I’m sick of being degraded to the level of a suckling pig. Seriously, whoever thought calling their loved one “babe” was either an immensely famished farmer or a real pig (pun intended). And the term “honey” — oh baby, does that make me want to pollinate! There’s nothing I relish in more than being likened to a pot of sticky, gold goop. It’s the same with sugar. Do you think it excites me to be of Equal value (ha, ha) with the white grains that sweeten your coffee? If you’re going to integrate a pet name into your vocabulary, at least make it delicious and something that can’t be found in your pantry.

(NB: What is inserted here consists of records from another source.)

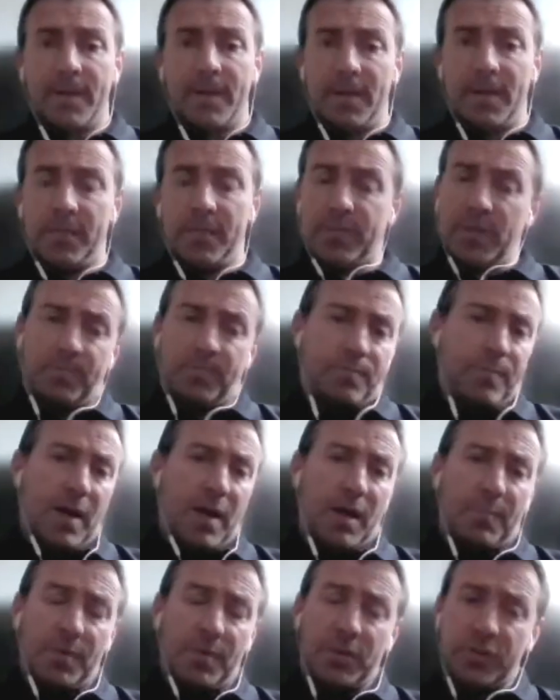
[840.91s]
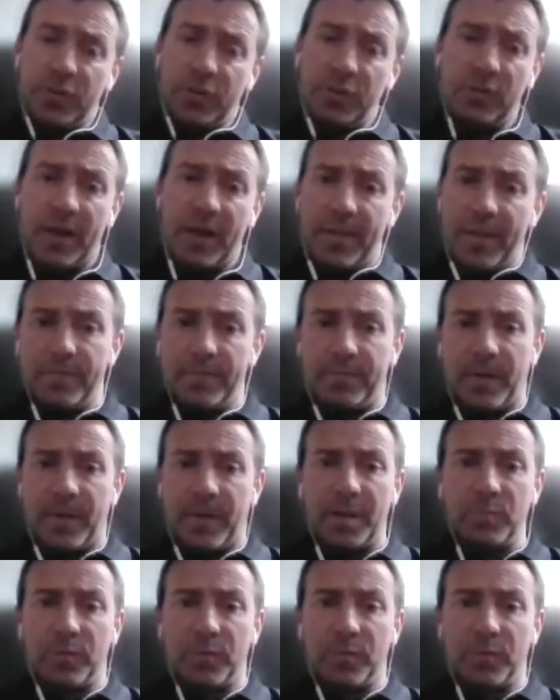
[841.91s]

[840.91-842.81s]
And if you're happy to do that, then fine.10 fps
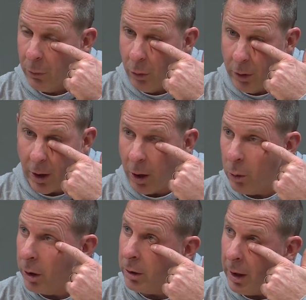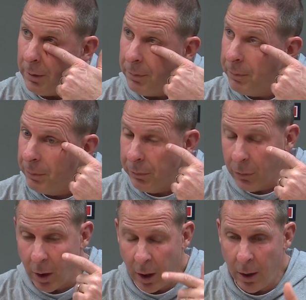we'll get our work done.
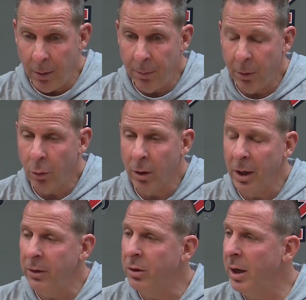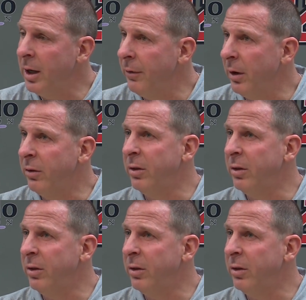But it's going to give us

Even the title of “pet name” bothers me. Most college students have read Henrik Ibsen’s infamous play “A Doll’s House,” and we all know how that turned out. A little lark here and a little squirrel there make Nora a very disturbed woman. She ends up leaving her children and her home for a world where pet names and sexism do not exist. I wonder how far she got.
Whether you’re in a relationship where “baby” is used in an egalitarian manner or you’ve picked out a special cutesy name for each other, it doesn’t change the fact that it sounds ridiculous, traps each person into their stereotypical gender role, and makes me want to throw up a copious amount of those rainbow hearts with the stupid sayings on them.
I once heard this maxim somewhere that communication is key. Indeed, in a relationship, speaking to one another is crucial to its survival. So why would we communicate ideas like “you’re my baby and wear diapers and I’m potty trained,” or “I call you my little cutie pie because I want to devour you and consume your life and all you’re worth?”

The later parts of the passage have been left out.